Clients
frequently ask: How do I minimize my outstanding
accounts receivable and maximize collections before
placing the matter with a debt recovery professional?
Here are a few suggestions:
Establish
a written credit policy with your customers.
Implement
a policy and use it for every account, all the time.
Know
your customers.
Do you
know if your client is a corporation, Limited Liability
Company or simply a sole proprietor using a trading
name? It is not uncommon for corporations to use trading
names instead of their corporate names. It is important
to clearly establish who is responsible for the
obligation especially when litigation and forced
collection becomes necessary.
If you do not properly identify your customer, it
may cause difficulty in collecting a judgment later on.
Minimize
your expenses and maximize your potential recovery.
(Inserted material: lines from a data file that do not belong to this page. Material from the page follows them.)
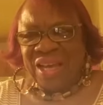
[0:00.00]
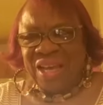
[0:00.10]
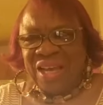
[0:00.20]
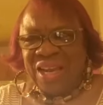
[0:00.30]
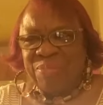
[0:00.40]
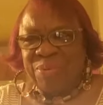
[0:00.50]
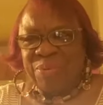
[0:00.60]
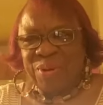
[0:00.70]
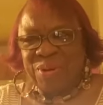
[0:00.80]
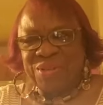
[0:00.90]
And I'm
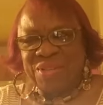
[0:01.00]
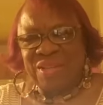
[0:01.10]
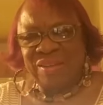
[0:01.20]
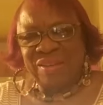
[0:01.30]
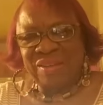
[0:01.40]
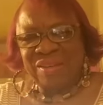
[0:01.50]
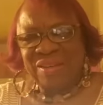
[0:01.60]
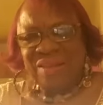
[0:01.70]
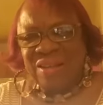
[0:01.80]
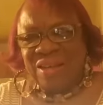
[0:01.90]
proposing
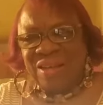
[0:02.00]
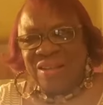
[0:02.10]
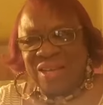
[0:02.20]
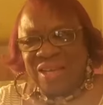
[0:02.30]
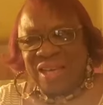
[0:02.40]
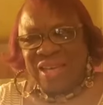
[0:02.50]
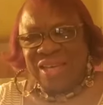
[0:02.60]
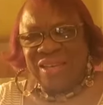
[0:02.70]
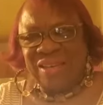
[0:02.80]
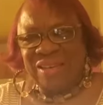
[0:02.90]
the
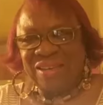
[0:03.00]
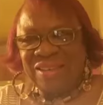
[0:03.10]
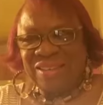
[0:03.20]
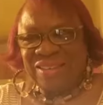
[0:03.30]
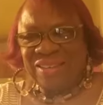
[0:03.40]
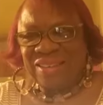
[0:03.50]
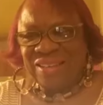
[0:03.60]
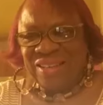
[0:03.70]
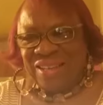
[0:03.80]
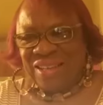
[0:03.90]
king,
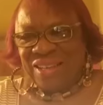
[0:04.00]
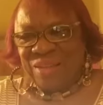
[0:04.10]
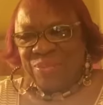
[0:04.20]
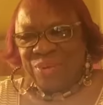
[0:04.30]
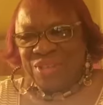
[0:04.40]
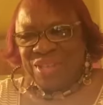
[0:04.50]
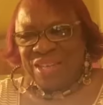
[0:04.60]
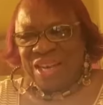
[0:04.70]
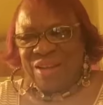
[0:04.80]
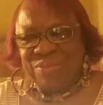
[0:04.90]
the person
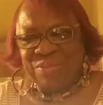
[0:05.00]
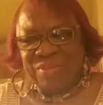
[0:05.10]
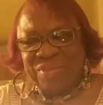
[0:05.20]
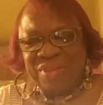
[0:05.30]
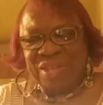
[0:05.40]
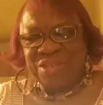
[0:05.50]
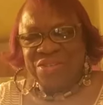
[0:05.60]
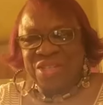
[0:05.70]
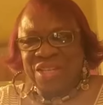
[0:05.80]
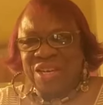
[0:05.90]
that I'm
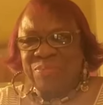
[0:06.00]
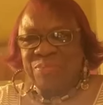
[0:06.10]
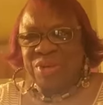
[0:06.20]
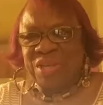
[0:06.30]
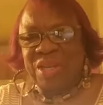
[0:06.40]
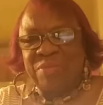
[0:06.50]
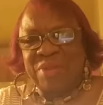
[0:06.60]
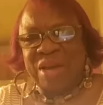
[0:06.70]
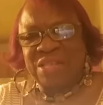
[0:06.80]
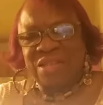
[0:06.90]
interested in being the
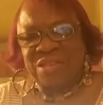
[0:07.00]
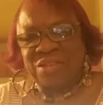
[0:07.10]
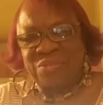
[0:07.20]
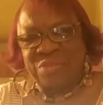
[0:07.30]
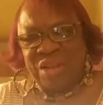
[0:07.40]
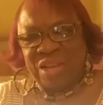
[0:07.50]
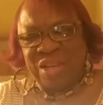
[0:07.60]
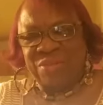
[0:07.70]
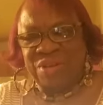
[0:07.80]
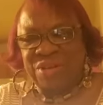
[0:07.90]
ambassador to my
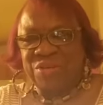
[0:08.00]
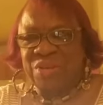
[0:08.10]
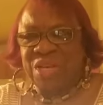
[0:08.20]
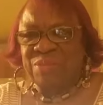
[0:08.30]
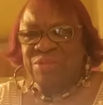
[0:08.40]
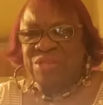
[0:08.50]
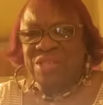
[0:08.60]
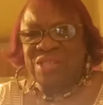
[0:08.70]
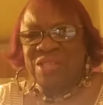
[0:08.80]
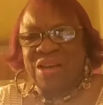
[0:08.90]
label, the new label,
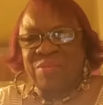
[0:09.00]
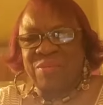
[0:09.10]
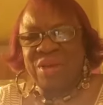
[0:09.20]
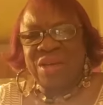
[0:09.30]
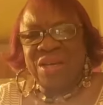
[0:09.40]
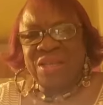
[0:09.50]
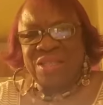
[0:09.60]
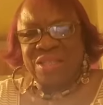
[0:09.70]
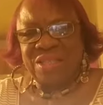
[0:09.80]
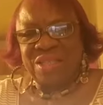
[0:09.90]
TSOM,
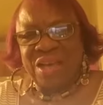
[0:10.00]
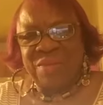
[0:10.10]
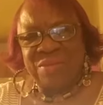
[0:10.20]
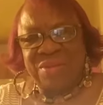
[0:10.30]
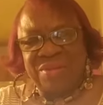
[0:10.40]
TSOM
Clients should assume that even their best customers can
or will fall upon hard times. It happens every day in
business. You must recognize and plan for these
contingencies.
Here
are a few simple suggestions:
1.
Credit Application/Agreement. Have your clients complete
and sign a credit agreement which includes:
Provisions
for interest on late payments;
Securing
an agreement for the payment of attorney's
fees and costs of collection;
A
personal guarantee for all credit extended, when
appropriate.
At a
minimum, all of the items listed above should be
contained within your credit application. If not, you
should have it reviewed by an attorney knowledgeable in
this field.
1.
Using forbearance agreements and security agreements
when appropriate.
Often
Security Agreements can be utilized to create a lien on
the equipment or merchandise sold to protect you in the
event of a default. If an account is already delinquent,
forbearance and security agreements can be structured to
re-establish credit with your customers to help
them continue to pay you by staying in business as well
as provide for a liquidation schedule for payment of
that debt. By convincing a client in default to execute
these types of agreements can help minimize the "manufactured"
defenses which often arise when litigation is
unavoidable.
2.
Document and maintain a file on each client. It is not
uncommon for customers to send letters inadvertently
admitting liability on an account. This is perhaps one
of the best ways to forestall the "manufactured"
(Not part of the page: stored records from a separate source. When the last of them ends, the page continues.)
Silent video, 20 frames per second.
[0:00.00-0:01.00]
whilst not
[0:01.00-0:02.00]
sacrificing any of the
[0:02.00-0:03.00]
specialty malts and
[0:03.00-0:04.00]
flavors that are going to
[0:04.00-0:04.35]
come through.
defenses which desperate people create when facing a
civil summons for damages. Accordingly each statement
sent to your customers and each document or letter
exchanged should be maintained in your client file.
Fortunately with technology as it exists today, this can
be done with little cost and effort.
Any agreements or discussions had with clients on
the telephone concerning a particular subject should be
documented with a confirming letter or email and/or memo
to the file when appropriate.
3.
Always remember: "The
squeaky wheel gets the grease."
If
a customer falls behind, press them for an explanation.
If you can't
get a straight answer with a commitment to address the
delinquency, you should consider moving forward with
legal action. Moving forward promptly can help maximize
your prospects for recovery, especially when your
customer first begins to struggle meet their
obligations. Irrespective of the nature of your
relationship, a customer who avoids communication is
most assuredly attempting to avoid his obligation to
you. Don't
fall victim to the customer who continually promises and
consistently fails to fulfill his obligations.